[Source records]
<<<<

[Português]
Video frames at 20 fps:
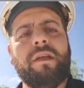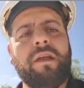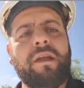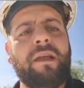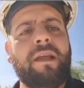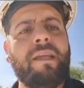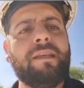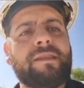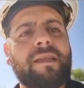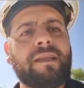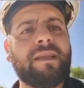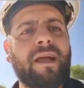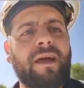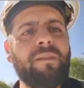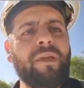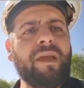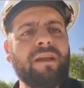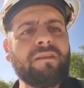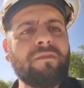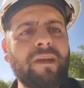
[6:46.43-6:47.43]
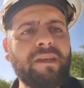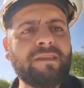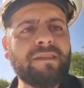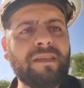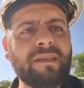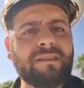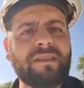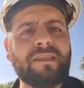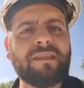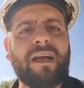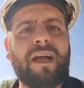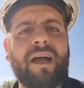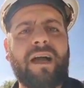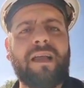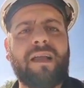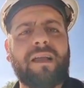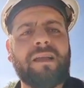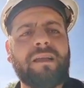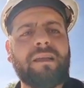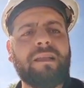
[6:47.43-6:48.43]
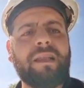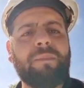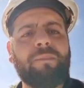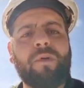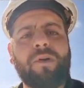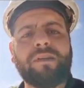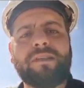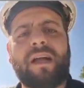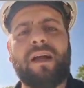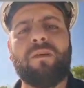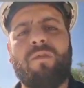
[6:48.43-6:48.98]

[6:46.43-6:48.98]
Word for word: Esse tratamento vai se, se dar depois da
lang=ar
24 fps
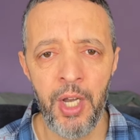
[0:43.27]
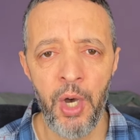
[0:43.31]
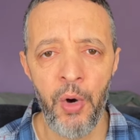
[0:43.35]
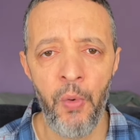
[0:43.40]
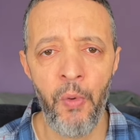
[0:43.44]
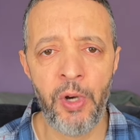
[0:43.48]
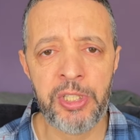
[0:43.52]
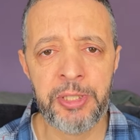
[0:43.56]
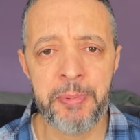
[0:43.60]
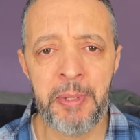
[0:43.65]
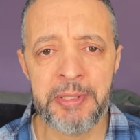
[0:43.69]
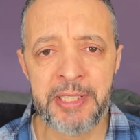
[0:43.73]

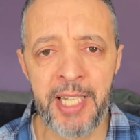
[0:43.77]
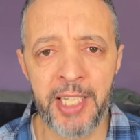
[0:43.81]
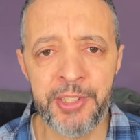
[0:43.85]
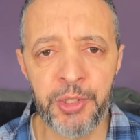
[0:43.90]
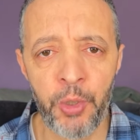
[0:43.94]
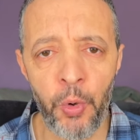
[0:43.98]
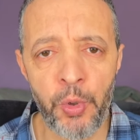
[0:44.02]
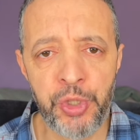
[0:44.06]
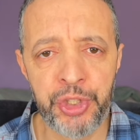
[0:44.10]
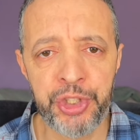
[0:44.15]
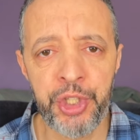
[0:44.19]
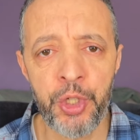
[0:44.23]
واش ما
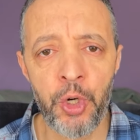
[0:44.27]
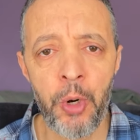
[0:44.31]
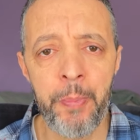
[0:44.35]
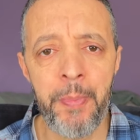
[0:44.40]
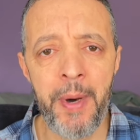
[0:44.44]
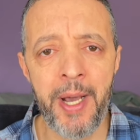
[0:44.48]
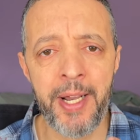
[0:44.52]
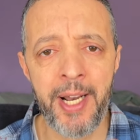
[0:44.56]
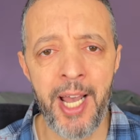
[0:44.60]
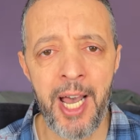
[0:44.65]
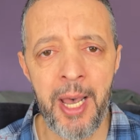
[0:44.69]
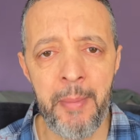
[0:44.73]
تقدروش ديروا
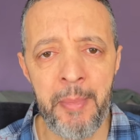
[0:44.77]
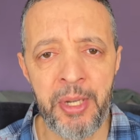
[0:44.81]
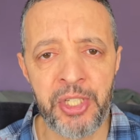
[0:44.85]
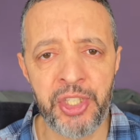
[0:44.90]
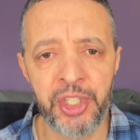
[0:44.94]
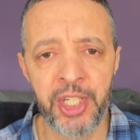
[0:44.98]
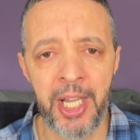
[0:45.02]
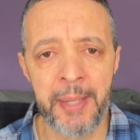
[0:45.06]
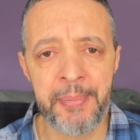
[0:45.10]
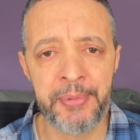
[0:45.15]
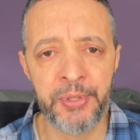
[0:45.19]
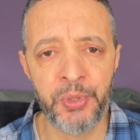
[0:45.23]
برامج
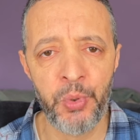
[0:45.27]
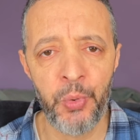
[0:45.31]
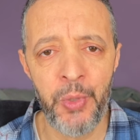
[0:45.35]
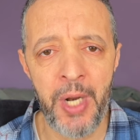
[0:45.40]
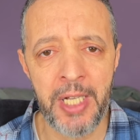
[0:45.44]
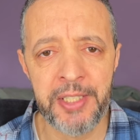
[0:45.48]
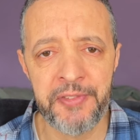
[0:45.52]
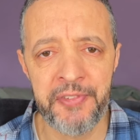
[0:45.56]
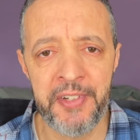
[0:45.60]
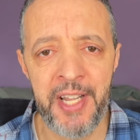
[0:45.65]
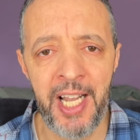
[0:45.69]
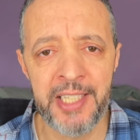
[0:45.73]

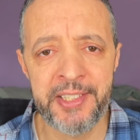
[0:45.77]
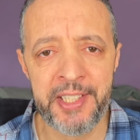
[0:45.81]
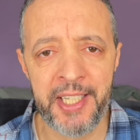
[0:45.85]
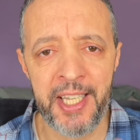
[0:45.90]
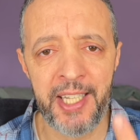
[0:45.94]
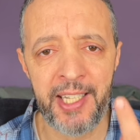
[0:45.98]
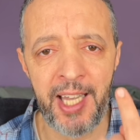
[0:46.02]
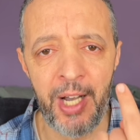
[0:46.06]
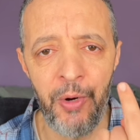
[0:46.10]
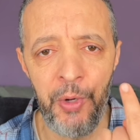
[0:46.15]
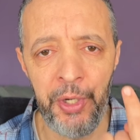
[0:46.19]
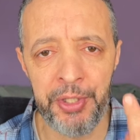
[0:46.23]
كبسولات فيها
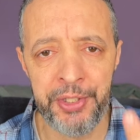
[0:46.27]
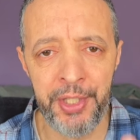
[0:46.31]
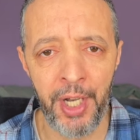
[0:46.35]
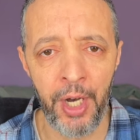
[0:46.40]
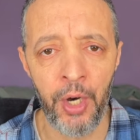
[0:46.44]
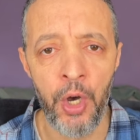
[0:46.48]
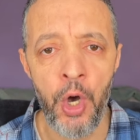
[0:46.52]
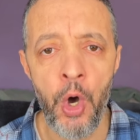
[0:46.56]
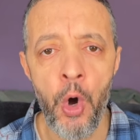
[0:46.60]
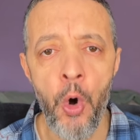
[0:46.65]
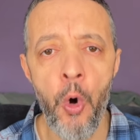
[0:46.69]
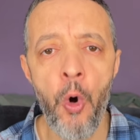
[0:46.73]
دقيقه واحده
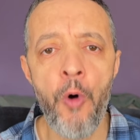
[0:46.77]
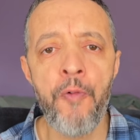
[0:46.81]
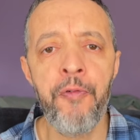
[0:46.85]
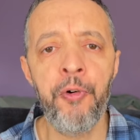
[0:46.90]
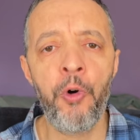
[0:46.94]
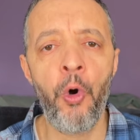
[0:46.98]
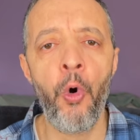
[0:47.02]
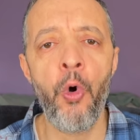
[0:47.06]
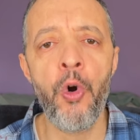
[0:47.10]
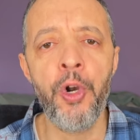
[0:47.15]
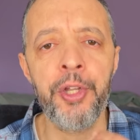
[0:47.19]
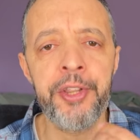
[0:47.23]
وفي
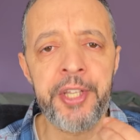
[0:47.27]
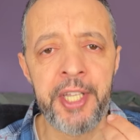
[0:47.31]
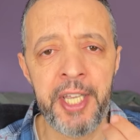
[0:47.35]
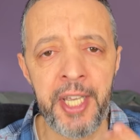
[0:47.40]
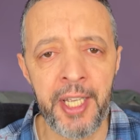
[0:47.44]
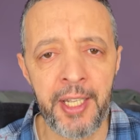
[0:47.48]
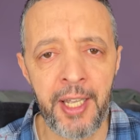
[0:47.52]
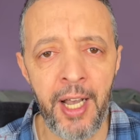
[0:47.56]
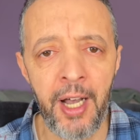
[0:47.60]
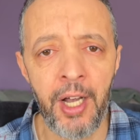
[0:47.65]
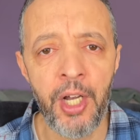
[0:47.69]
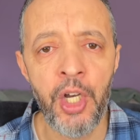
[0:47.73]
كل
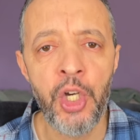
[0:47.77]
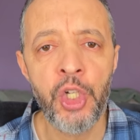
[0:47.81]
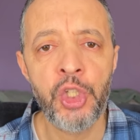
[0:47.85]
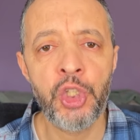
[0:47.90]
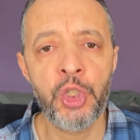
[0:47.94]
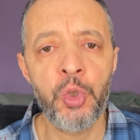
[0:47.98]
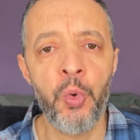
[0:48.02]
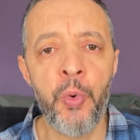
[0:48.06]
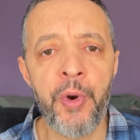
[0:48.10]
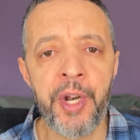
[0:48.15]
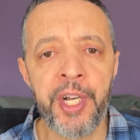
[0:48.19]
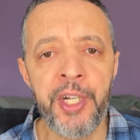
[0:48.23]
دقيقه
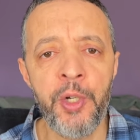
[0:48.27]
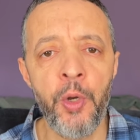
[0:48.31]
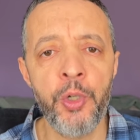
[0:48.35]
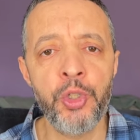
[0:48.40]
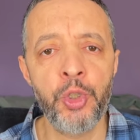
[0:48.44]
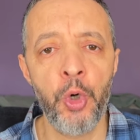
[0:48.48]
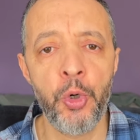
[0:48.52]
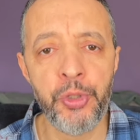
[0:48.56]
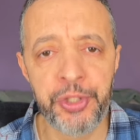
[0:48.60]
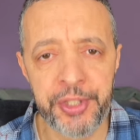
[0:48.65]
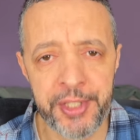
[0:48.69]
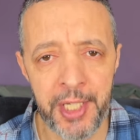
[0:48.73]
تورينا
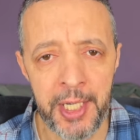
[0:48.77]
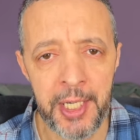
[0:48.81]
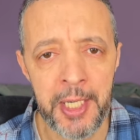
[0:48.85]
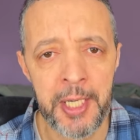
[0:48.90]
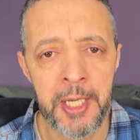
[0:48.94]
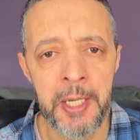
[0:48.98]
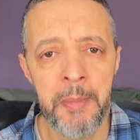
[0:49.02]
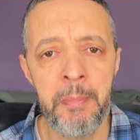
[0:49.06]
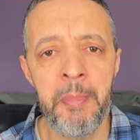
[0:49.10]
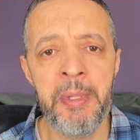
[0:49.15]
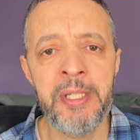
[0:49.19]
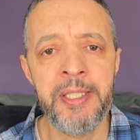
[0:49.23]
جزء
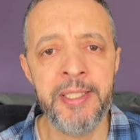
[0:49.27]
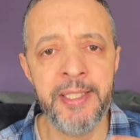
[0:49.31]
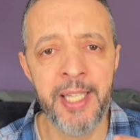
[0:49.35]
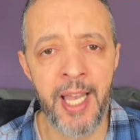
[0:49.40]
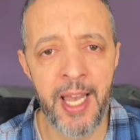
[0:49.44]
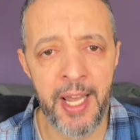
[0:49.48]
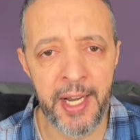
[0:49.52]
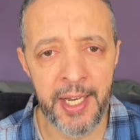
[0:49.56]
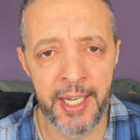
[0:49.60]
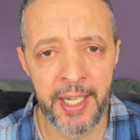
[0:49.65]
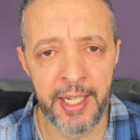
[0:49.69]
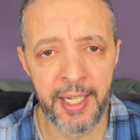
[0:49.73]
من
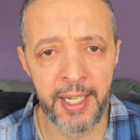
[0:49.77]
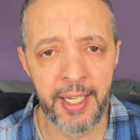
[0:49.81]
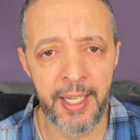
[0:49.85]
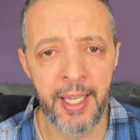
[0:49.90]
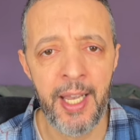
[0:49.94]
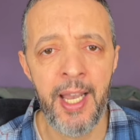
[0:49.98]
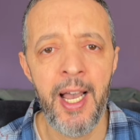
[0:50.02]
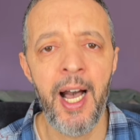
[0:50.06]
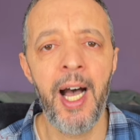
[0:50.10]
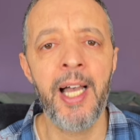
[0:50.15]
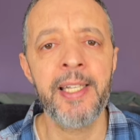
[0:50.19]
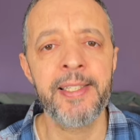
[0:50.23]
تاريخ
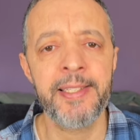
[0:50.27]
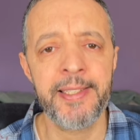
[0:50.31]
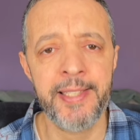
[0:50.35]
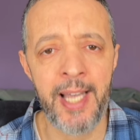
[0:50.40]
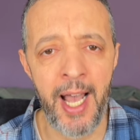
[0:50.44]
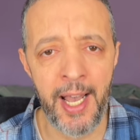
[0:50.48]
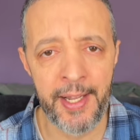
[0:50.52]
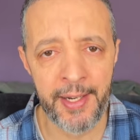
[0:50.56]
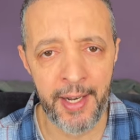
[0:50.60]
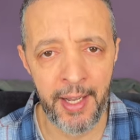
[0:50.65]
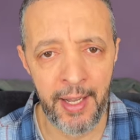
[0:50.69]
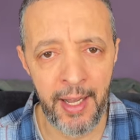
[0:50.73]

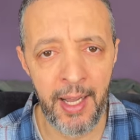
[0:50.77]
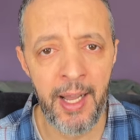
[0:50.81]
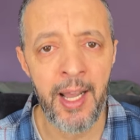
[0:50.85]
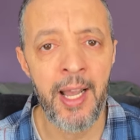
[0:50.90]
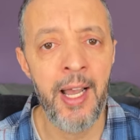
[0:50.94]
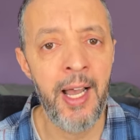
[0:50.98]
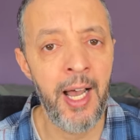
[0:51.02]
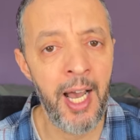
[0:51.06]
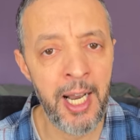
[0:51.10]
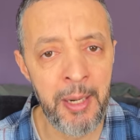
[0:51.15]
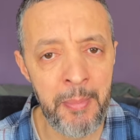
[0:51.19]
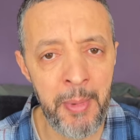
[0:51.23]
الصحراء
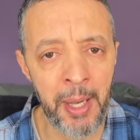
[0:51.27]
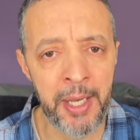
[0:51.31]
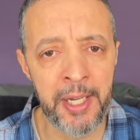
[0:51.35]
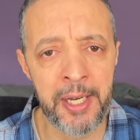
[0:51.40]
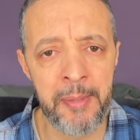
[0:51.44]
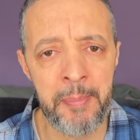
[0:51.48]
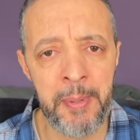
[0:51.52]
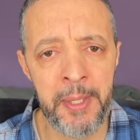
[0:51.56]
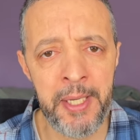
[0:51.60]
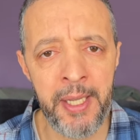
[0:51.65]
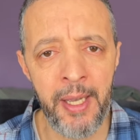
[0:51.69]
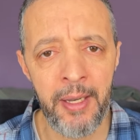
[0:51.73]

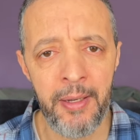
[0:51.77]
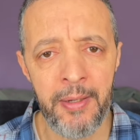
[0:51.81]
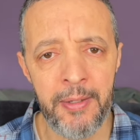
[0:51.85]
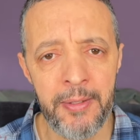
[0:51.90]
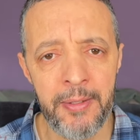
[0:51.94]
المغربيه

>>>>

The output must match the records word for word, except that no pictures appear.

Output below:
[Português]
Video frames at 20 fps:
[6:46.43-6:47.43]
[6:47.43-6:48.43]
[6:48.43-6:48.98]

[6:46.43-6:48.98]
Word for word: Esse tratamento vai se, se dar depois da
lang=ar
24 fps
[0:43.27]
[0:43.31]
[0:43.35]
[0:43.40]
[0:43.44]
[0:43.48]
[0:43.52]
[0:43.56]
[0:43.60]
[0:43.65]
[0:43.69]
[0:43.73]

[0:43.77]
[0:43.81]
[0:43.85]
[0:43.90]
[0:43.94]
[0:43.98]
[0:44.02]
[0:44.06]
[0:44.10]
[0:44.15]
[0:44.19]
[0:44.23]
واش ما
[0:44.27]
[0:44.31]
[0:44.35]
[0:44.40]
[0:44.44]
[0:44.48]
[0:44.52]
[0:44.56]
[0:44.60]
[0:44.65]
[0:44.69]
[0:44.73]
تقدروش ديروا
[0:44.77]
[0:44.81]
[0:44.85]
[0:44.90]
[0:44.94]
[0:44.98]
[0:45.02]
[0:45.06]
[0:45.10]
[0:45.15]
[0:45.19]
[0:45.23]
برامج
[0:45.27]
[0:45.31]
[0:45.35]
[0:45.40]
[0:45.44]
[0:45.48]
[0:45.52]
[0:45.56]
[0:45.60]
[0:45.65]
[0:45.69]
[0:45.73]

[0:45.77]
[0:45.81]
[0:45.85]
[0:45.90]
[0:45.94]
[0:45.98]
[0:46.02]
[0:46.06]
[0:46.10]
[0:46.15]
[0:46.19]
[0:46.23]
كبسولات فيها
[0:46.27]
[0:46.31]
[0:46.35]
[0:46.40]
[0:46.44]
[0:46.48]
[0:46.52]
[0:46.56]
[0:46.60]
[0:46.65]
[0:46.69]
[0:46.73]
دقيقه واحده
[0:46.77]
[0:46.81]
[0:46.85]
[0:46.90]
[0:46.94]
[0:46.98]
[0:47.02]
[0:47.06]
[0:47.10]
[0:47.15]
[0:47.19]
[0:47.23]
وفي
[0:47.27]
[0:47.31]
[0:47.35]
[0:47.40]
[0:47.44]
[0:47.48]
[0:47.52]
[0:47.56]
[0:47.60]
[0:47.65]
[0:47.69]
[0:47.73]
كل
[0:47.77]
[0:47.81]
[0:47.85]
[0:47.90]
[0:47.94]
[0:47.98]
[0:48.02]
[0:48.06]
[0:48.10]
[0:48.15]
[0:48.19]
[0:48.23]
دقيقه
[0:48.27]
[0:48.31]
[0:48.35]
[0:48.40]
[0:48.44]
[0:48.48]
[0:48.52]
[0:48.56]
[0:48.60]
[0:48.65]
[0:48.69]
[0:48.73]
تورينا
[0:48.77]
[0:48.81]
[0:48.85]
[0:48.90]
[0:48.94]
[0:48.98]
[0:49.02]
[0:49.06]
[0:49.10]
[0:49.15]
[0:49.19]
[0:49.23]
جزء
[0:49.27]
[0:49.31]
[0:49.35]
[0:49.40]
[0:49.44]
[0:49.48]
[0:49.52]
[0:49.56]
[0:49.60]
[0:49.65]
[0:49.69]
[0:49.73]
من
[0:49.77]
[0:49.81]
[0:49.85]
[0:49.90]
[0:49.94]
[0:49.98]
[0:50.02]
[0:50.06]
[0:50.10]
[0:50.15]
[0:50.19]
[0:50.23]
تاريخ
[0:50.27]
[0:50.31]
[0:50.35]
[0:50.40]
[0:50.44]
[0:50.48]
[0:50.52]
[0:50.56]
[0:50.60]
[0:50.65]
[0:50.69]
[0:50.73]

[0:50.77]
[0:50.81]
[0:50.85]
[0:50.90]
[0:50.94]
[0:50.98]
[0:51.02]
[0:51.06]
[0:51.10]
[0:51.15]
[0:51.19]
[0:51.23]
الصحراء
[0:51.27]
[0:51.31]
[0:51.35]
[0:51.40]
[0:51.44]
[0:51.48]
[0:51.52]
[0:51.56]
[0:51.60]
[0:51.65]
[0:51.69]
[0:51.73]

[0:51.77]
[0:51.81]
[0:51.85]
[0:51.90]
[0:51.94]
المغربيه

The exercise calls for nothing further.